Task description ▸ Here the job is to print all of the entries below verbatim and leave out any picture.

[Data items]
..........

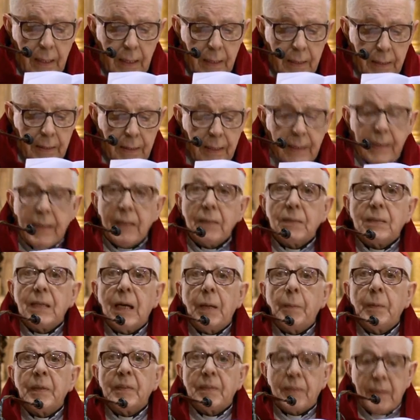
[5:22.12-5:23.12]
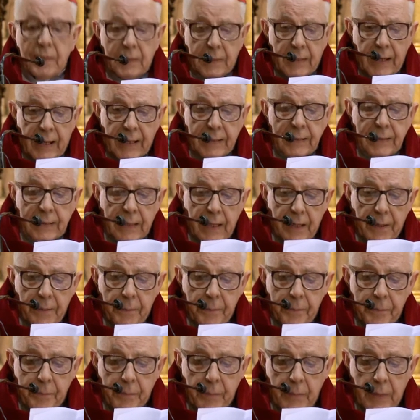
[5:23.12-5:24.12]
¿De qué llaves se trata?
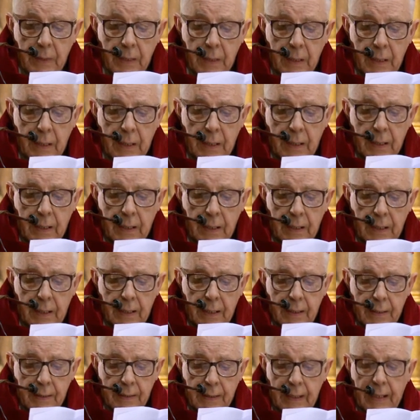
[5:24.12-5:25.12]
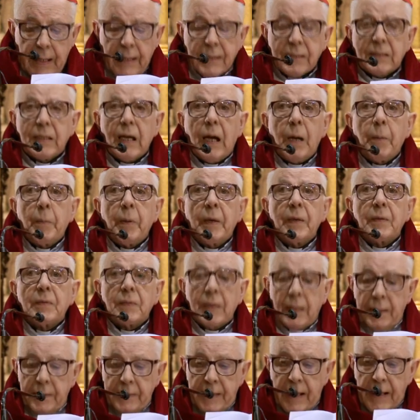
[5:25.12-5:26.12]
De las llaves
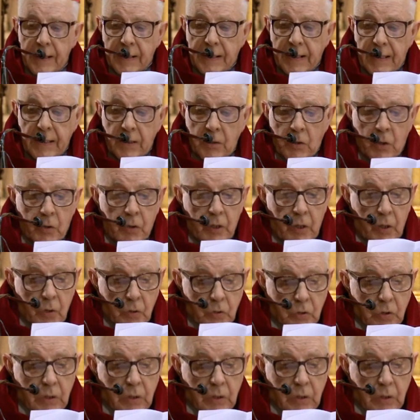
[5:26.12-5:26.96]
del reino de los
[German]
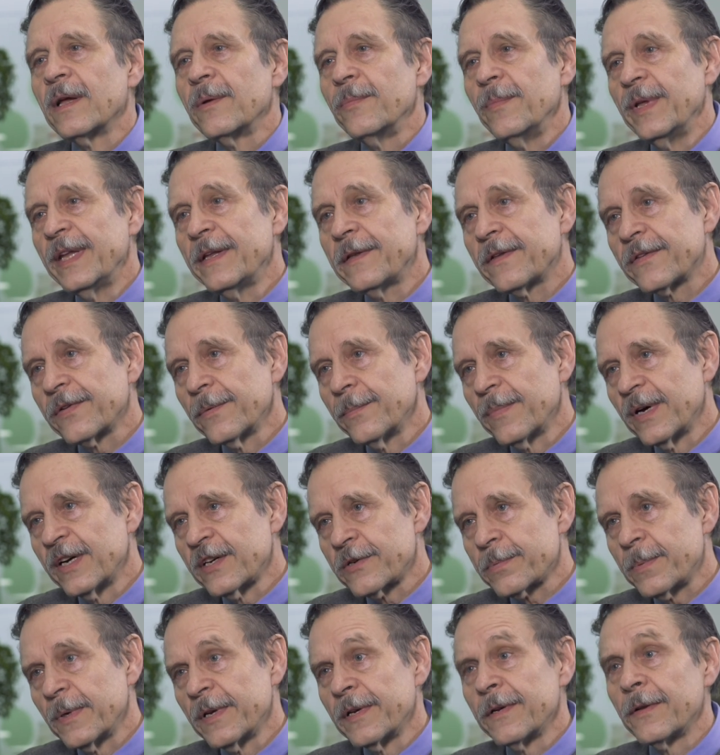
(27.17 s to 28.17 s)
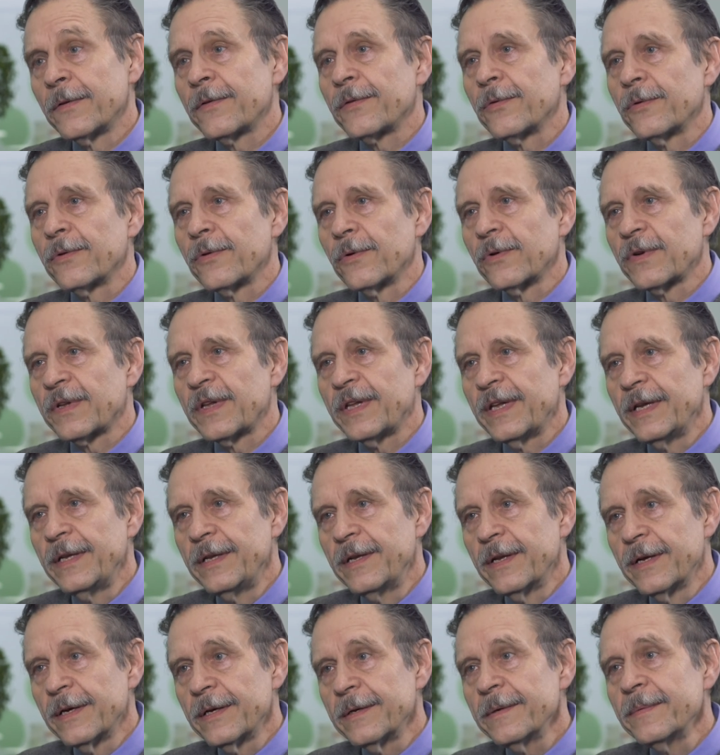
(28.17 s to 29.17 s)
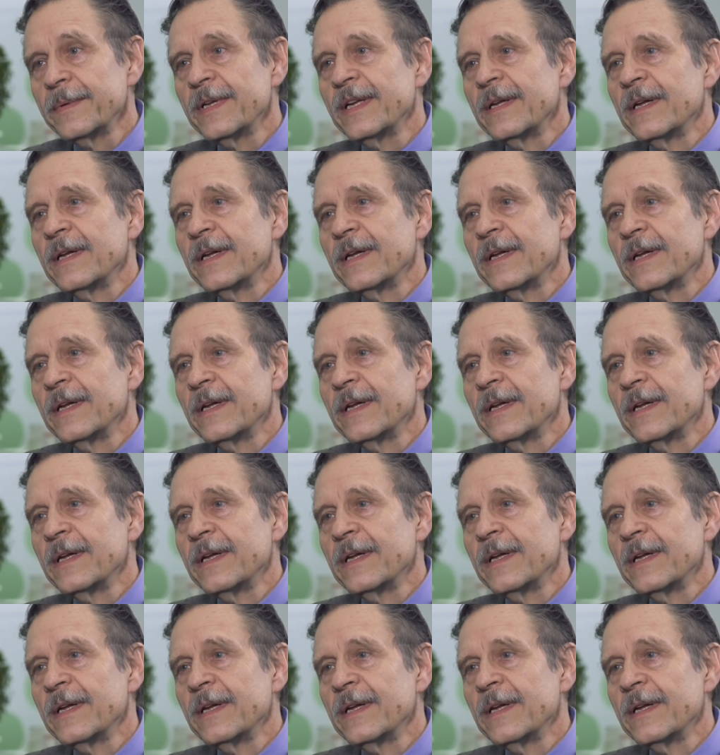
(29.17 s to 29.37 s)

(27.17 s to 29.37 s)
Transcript: wie zum Beispiel die Zytokine.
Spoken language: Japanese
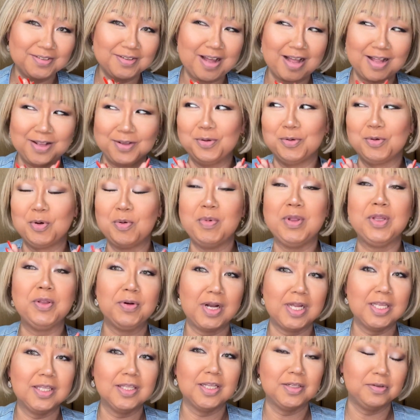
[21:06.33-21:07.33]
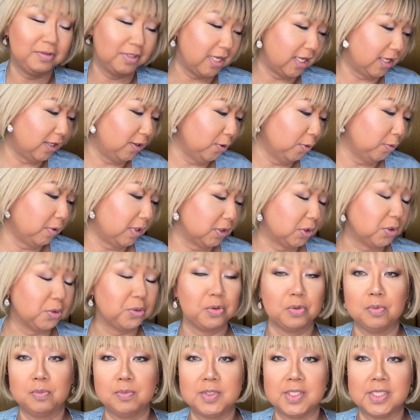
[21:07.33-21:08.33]
あの、コメントがあったので、今日はちょっ
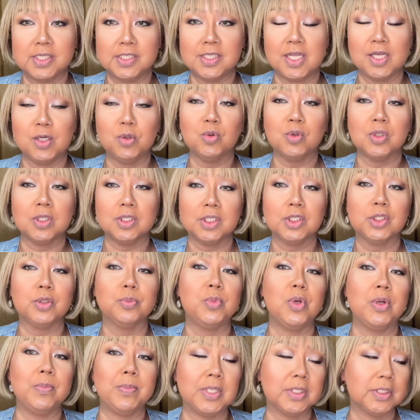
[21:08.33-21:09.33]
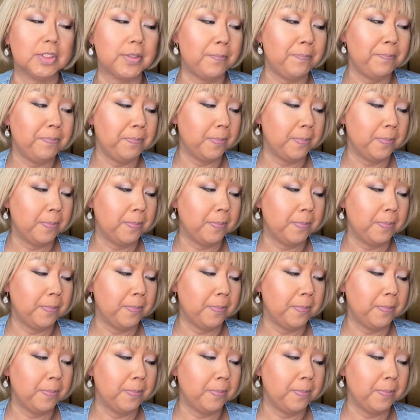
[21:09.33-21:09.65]
とお見せしていこうかなと思います。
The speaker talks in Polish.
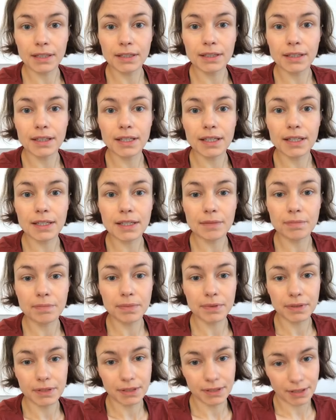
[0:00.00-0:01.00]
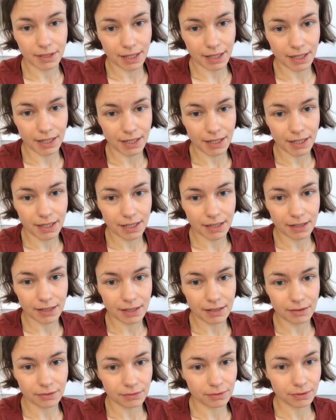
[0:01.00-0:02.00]
niezbyt
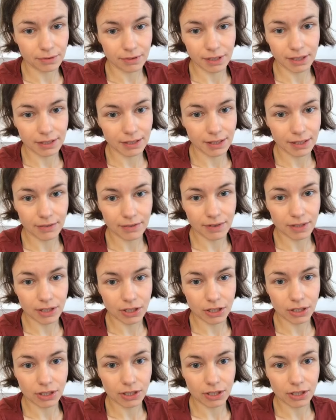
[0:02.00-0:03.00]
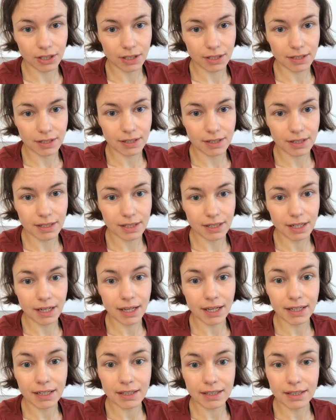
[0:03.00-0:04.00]
elegancką notatkę w zeszycie z
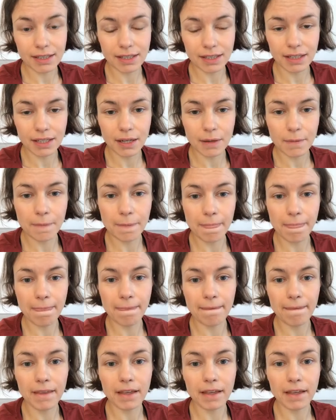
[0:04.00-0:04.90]
lekcji mm,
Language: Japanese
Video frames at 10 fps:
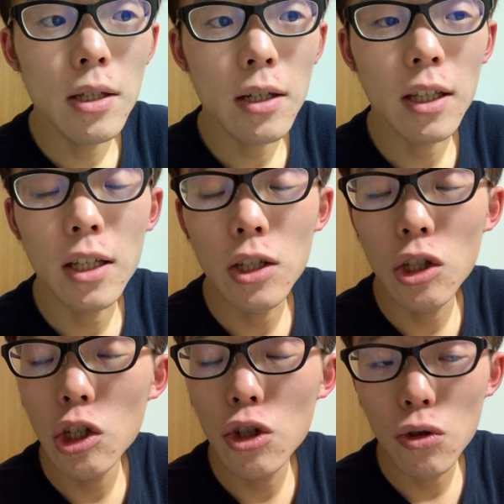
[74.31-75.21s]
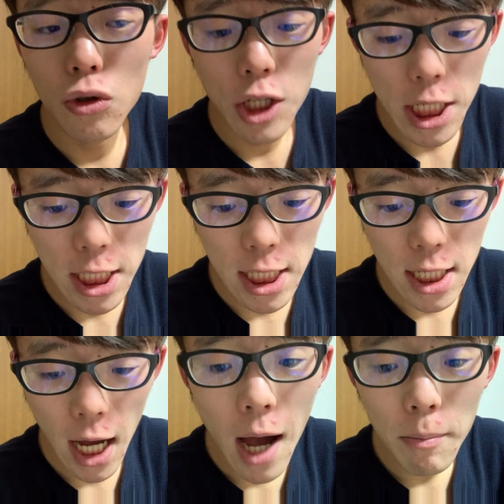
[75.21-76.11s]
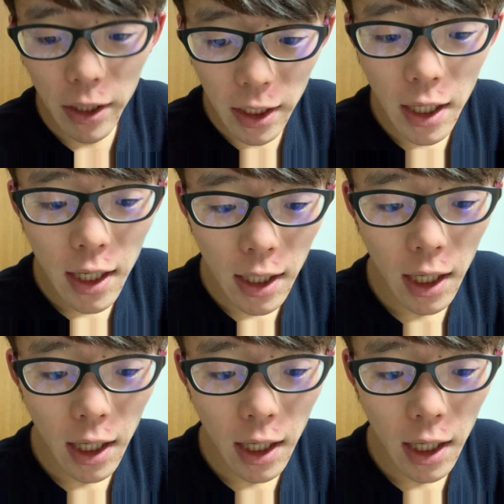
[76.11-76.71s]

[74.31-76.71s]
さっき22時半までね、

..........

Response to the task ▸
[5:22.12-5:23.12]
[5:23.12-5:24.12]
¿De qué llaves se trata?
[5:24.12-5:25.12]
[5:25.12-5:26.12]
De las llaves
[5:26.12-5:26.96]
del reino de los
[German]
(27.17 s to 28.17 s)
(28.17 s to 29.17 s)
(29.17 s to 29.37 s)

(27.17 s to 29.37 s)
Transcript: wie zum Beispiel die Zytokine.
Spoken language: Japanese
[21:06.33-21:07.33]
[21:07.33-21:08.33]
あの、コメントがあったので、今日はちょっ
[21:08.33-21:09.33]
[21:09.33-21:09.65]
とお見せしていこうかなと思います。
The speaker talks in Polish.
[0:00.00-0:01.00]
[0:01.00-0:02.00]
niezbyt
[0:02.00-0:03.00]
[0:03.00-0:04.00]
elegancką notatkę w zeszycie z
[0:04.00-0:04.90]
lekcji mm,
Language: Japanese
Video frames at 10 fps:
[74.31-75.21s]
[75.21-76.11s]
[76.11-76.71s]

[74.31-76.71s]
さっき22時半までね、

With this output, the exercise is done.